What this task involves. Line by line, give the data again exactly as it appears, but without pictures.

Saved entries:
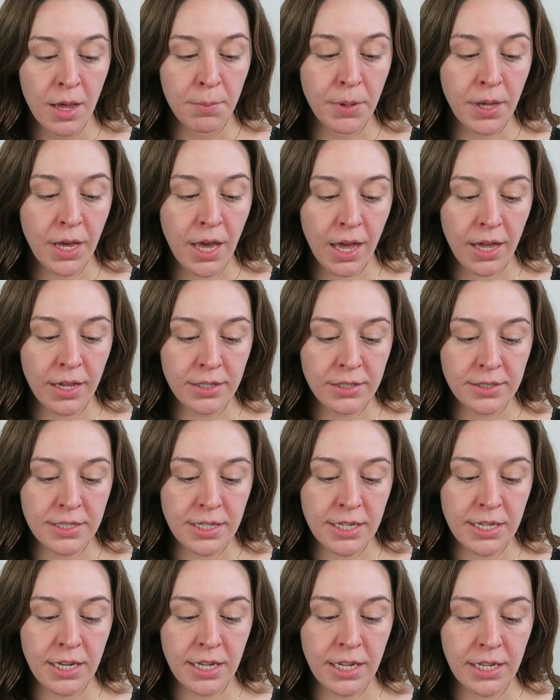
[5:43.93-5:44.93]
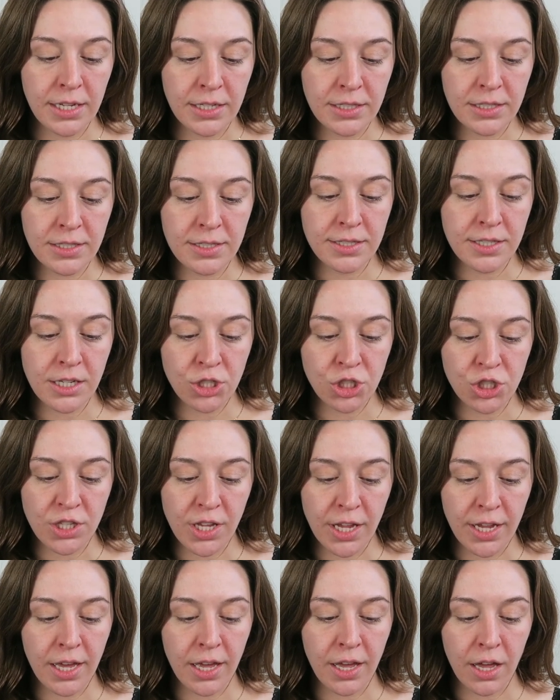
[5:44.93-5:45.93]
because it is such
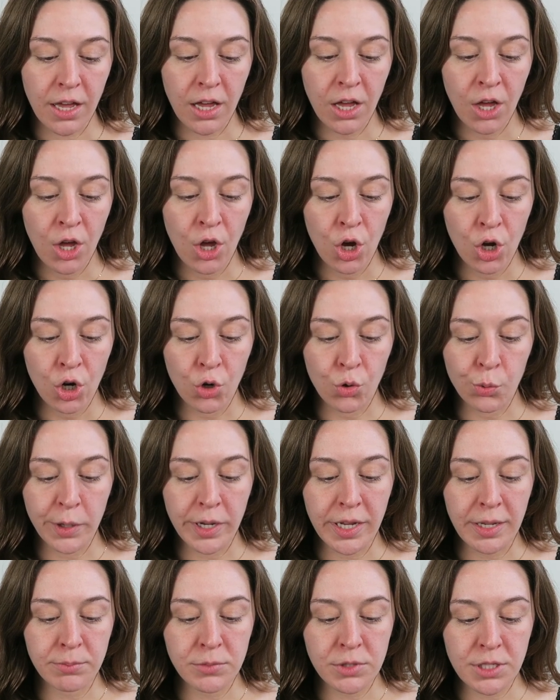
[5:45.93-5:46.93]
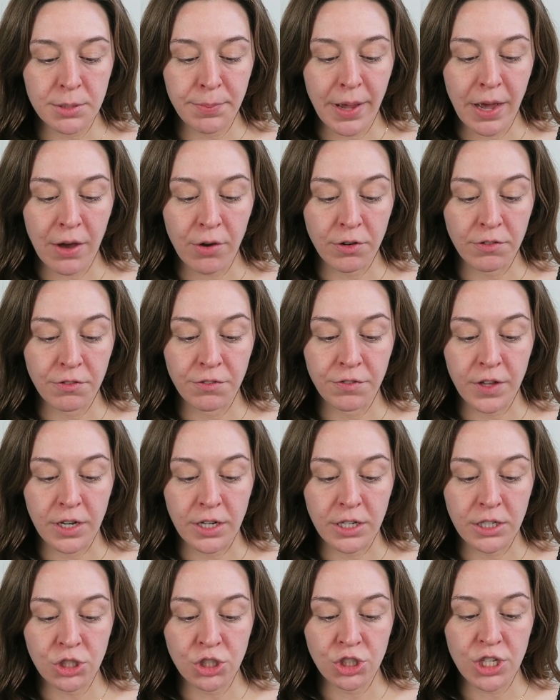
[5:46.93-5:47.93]
like a cream to powder
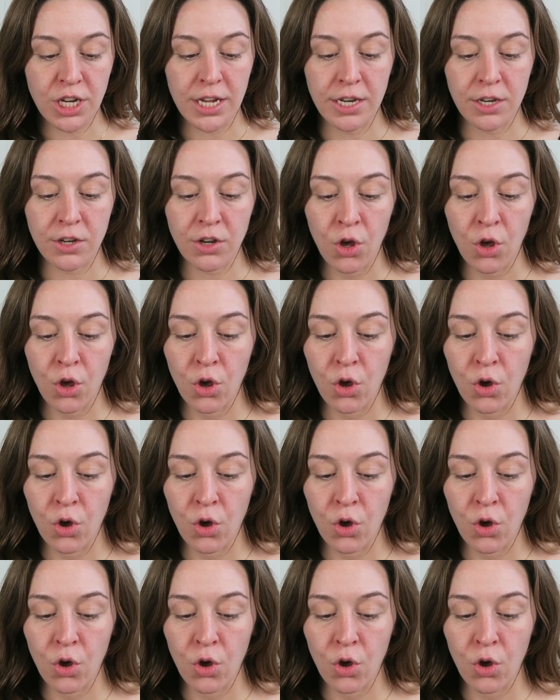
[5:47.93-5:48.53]
finish. It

Completed exercise.
[5:43.93-5:44.93]
[5:44.93-5:45.93]
because it is such
[5:45.93-5:46.93]
[5:46.93-5:47.93]
like a cream to powder
[5:47.93-5:48.53]
finish. It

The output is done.